EDITO

Fusillade raciste aux USA : les conséquences de la haine de l’autre

Dépôt de gerbes de fleurs près d'un supermarché Tops où a eu lieu la fusillade raciste, le 15 mai 2022, à Buffalo,

Les Etats-Unis ont été dramatiquement secoués samedi 14 mai, dans l’après-midi, par une fusillade qui s’est déroulée dans un centre commercial à Buffalo, une ville de l’ouest de l’Etat de New-York. Même s’il a été rapidement interpellé, l’assaillant présumé, Payton Gendron, a eu le temps de tuer 10 personnes, majoritairement des Afro-Américains. Le caractère raciste de l’acte semble se confirmer, car le jeune homme de 18 ans est présenté par la police comme un suprémaciste blanc ayant rédigé un manifeste de 180 pages mettant en avant la « théorie du grand remplacement ». Les adeptes de cette théorie fumeuse soutiennent que les blancs risquent d’être remplacés par des personnes de couleurs.

Cette « théorie du grand remplacement » a aussi ses défenseurs en Europe dont un illustre représentant n’est autre que le journaliste-polémiste français, Eric Zemmour, candidat malheureux aux dernières élections présidentielles d’avril 2022. Même s’il n’a obtenu qu’un peu plus de 7% des voix, le candidat du parti Reconquête a réussi à séduire quelques centaines de milliers de Français avec un discours qui suinte la haine de l’autre, le rejet d’une société multiculturelle et la préférence nationale.

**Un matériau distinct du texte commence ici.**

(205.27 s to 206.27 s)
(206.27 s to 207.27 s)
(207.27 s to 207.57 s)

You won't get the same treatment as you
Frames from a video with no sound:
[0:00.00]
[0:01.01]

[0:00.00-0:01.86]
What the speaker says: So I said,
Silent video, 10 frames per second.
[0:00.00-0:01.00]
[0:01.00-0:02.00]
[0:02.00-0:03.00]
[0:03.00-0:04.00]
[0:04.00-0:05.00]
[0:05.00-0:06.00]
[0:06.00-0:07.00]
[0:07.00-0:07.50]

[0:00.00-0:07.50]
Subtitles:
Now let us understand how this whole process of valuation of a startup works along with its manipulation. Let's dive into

Or, cette « théorie du grand remplacement » ne traîne dans son sillage que malheurs et drames. Elle a notamment inspiré les attaques de deux mosquées à Christchurch, en Nouvelle-Zélande, le 15 mars 2019 par un terroriste d’extrême-droite faisant 51 morts et 49 blessés. C’est aussi au nom de cette théorie qu’Anders Behring Breivik a perpétré les attentats du 22 juillet 2011 sur l’île norvégienne d’Utoya tuant 77 personnes par balles. Dans un grand manifeste de plusieurs pages, il accusait les « marxistes culturels » d’organiser une colonisation de l’Europe par l’Islam.

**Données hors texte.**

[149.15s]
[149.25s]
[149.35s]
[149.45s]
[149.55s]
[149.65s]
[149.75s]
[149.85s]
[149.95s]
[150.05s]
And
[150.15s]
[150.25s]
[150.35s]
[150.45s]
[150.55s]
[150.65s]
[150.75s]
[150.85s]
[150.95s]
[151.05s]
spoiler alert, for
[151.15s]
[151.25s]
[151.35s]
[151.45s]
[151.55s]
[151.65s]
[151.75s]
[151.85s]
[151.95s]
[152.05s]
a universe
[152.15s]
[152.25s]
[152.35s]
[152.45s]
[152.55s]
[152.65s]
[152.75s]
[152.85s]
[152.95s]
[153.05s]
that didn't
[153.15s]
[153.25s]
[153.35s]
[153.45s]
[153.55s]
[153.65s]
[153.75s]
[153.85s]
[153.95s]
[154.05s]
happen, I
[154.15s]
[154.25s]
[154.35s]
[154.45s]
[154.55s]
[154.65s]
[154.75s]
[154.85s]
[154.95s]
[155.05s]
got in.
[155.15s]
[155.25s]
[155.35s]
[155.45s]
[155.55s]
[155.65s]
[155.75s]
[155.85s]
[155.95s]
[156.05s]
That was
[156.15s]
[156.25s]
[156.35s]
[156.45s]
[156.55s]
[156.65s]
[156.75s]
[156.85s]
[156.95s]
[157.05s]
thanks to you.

Une idée fausse, mais claire et précise, aura toujours plus de puissance dans le monde qu’une idée vraie, mais complexe.

Vu le discours simpliste de cette « théorie du grand remplacement » qui flatte les bas instincts des individus désignant l’autre, en l’occurrence l’étranger ou ceux qui viendraient à le soutenir, comme un danger, sa propagation risque de s’accentuer si l’on n’y prend pas garde. Car, comme le relève le penseur politique et écrivain français, Alexis de Tocqueville, au 19ème siècle, « une idée fausse, mais claire et précise, aura toujours plus de puissance dans le monde qu’une idée vraie, mais complexe ».

Les responsables politiques ou tous ceux qui aspirent à jouer un rôle dans la conduite des affaires des Etats ont une grande responsabilité dans la lutte contre la propagation de la « théorie du grand remplacement ». Faire preuve de pédagogie en expliquant aux citoyens combien une société inclusive et ouverte au monde est plus agréable et source d’épanouissement que de cultiver la haine de l’autre. Mais c’est un combat de tout le monde. L’étranger n’est nullement la source de tous les maux des pays occidentaux. Au contraire, il peut être une des solutions de l’équation en vue d’une société généreuse, solidaire  et prospère pour tous ses citoyens. Certes, il peut y avoir quelques complications sur le parcours, mais elles ne doivent pas nous faire oublier l’objectif principal qui est celui d’œuvrer pour le bien-être de chacun.

L’étranger n’est nullement la source de tous les maux des pays occidentaux. Au contraire, il peut être une des solutions de l’équation.

C’est aussi au nom de la haine de l’autre (et ici pas spécialement l’étranger) que d’autres fusillades endeuillent la population. La dernière en date est celle de dimanche qui s’est déroulée dans une église de Californie, 24 heures après celle de Buffalo, et qui a fait provisoirement un mort et plusieurs blessés.